Novo Nordisk’s once-a-day Wegovy semaglutide pill went on sale at high street and online pharmacies in the UK on Monday. Thousands of people began receiving their first deliveries the same day, giving overweight or obese adults a private tablet option instead of an injection.
Megan Rannard on fake pharmacies
The pill was approved by the UK’s medicines regulator on 11 June and can be prescribed privately after a medical consultation alongside a healthy diet and exercise. It is not yet available on an NHS prescription, and the launch comes after the drug first became available in the US at the start of the year.
Megan Rannard of Marks & Clerk warned that the launch also creates an opening for fake sellers. She said: “There are a large number of websites that falsely claim to be legitimate online pharmacies and that advertise medication to the public without a consultation or a prescription, and at very low prices.” She added: “There is a risk that these types of websites will sell consumers counterfeit pharmaceuticals which present a clear public health risk, or that these websites are a simply a front for other types of fraud or phishing scams.”
Abdal Alvi on semaglutide
Abdal Alvi, chief clinical officer at Simple Online Pharmacy, said: “The Wegovy pill is a major development because it gives patients another way to access semaglutide without self-injecting. But it is not a tablet you can simply take with breakfast or your morning coffee. The way it is taken has a direct impact on how well the medication is absorbed, so patients need to understand the routine from day one.”

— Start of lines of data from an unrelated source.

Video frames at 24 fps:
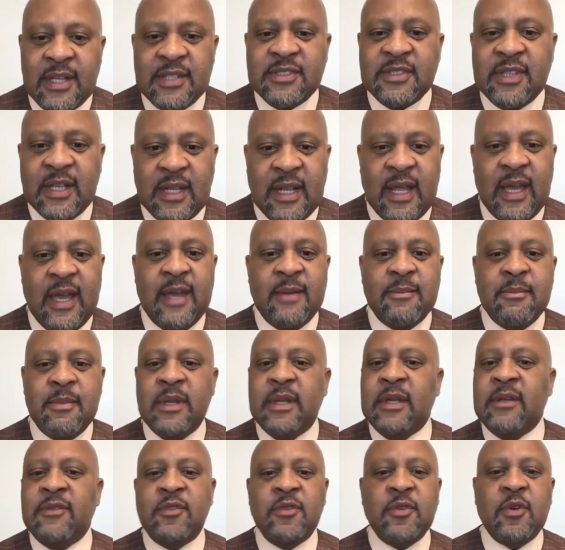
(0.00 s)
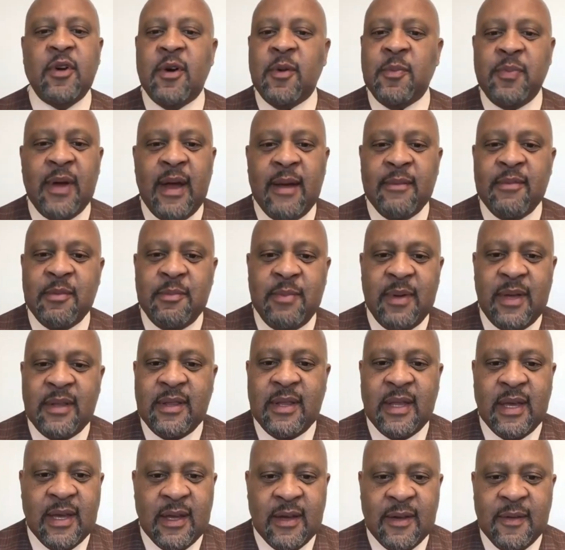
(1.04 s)
Disneyland. Many of you all probably
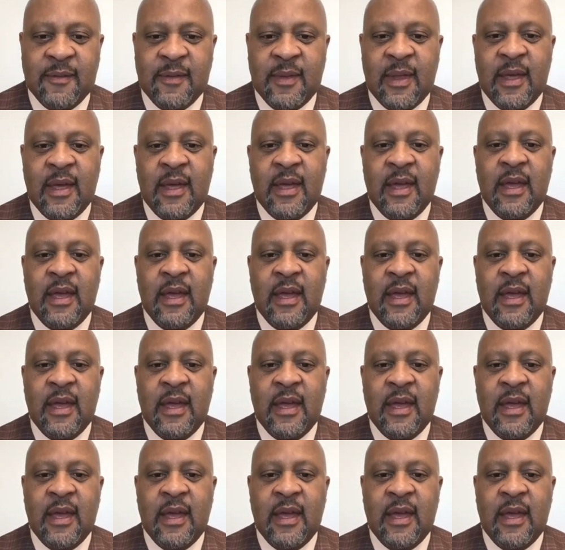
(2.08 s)
been there.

Patients must take the pill with a sip of water after fasting for at least eight hours, then wait at least half an hour before eating, drinking anything else or taking other medication. At Juniper UK, tens of thousands of people had already signed up for an initial consultation before the launch. Pharmacists say the daily tablet is a more convenient option for people who are nervous about needles, travel regularly or prefer a tablet to a weekly injection.
Wegovy prices in the UK
Price will decide how widely the pill is taken privately. In the UK, it works out at £2.30 a day through some multi-month treatment plans, with prices ranging from £69 for a month’s supply as part of a three-month bundle for the 1.5mg starting dose to £189 for the highest dose of 25mg.
That compares with online pharmacy prices of £79 to £250 a month for Wegovy jabs and £54 to £300 a month for Eli Lilly’s Mounjaro jab. In clinical trials, people taking the 25mg daily pill lost between 14% and 17% of their body weight over 64 weeks depending on adherence, while the most common side effects were gastrointestinal disorders including nausea, diarrhoea, constipation and vomiting.
The private launch gives readers a clear choice: buy through a legitimate pharmacy after a consultation, or avoid sites offering prescription medicine at very low prices without one. The daily tablet is now on sale, but the NHS route has not opened, so access for most people will depend on private prescribing and the safeguards they choose around where they buy it.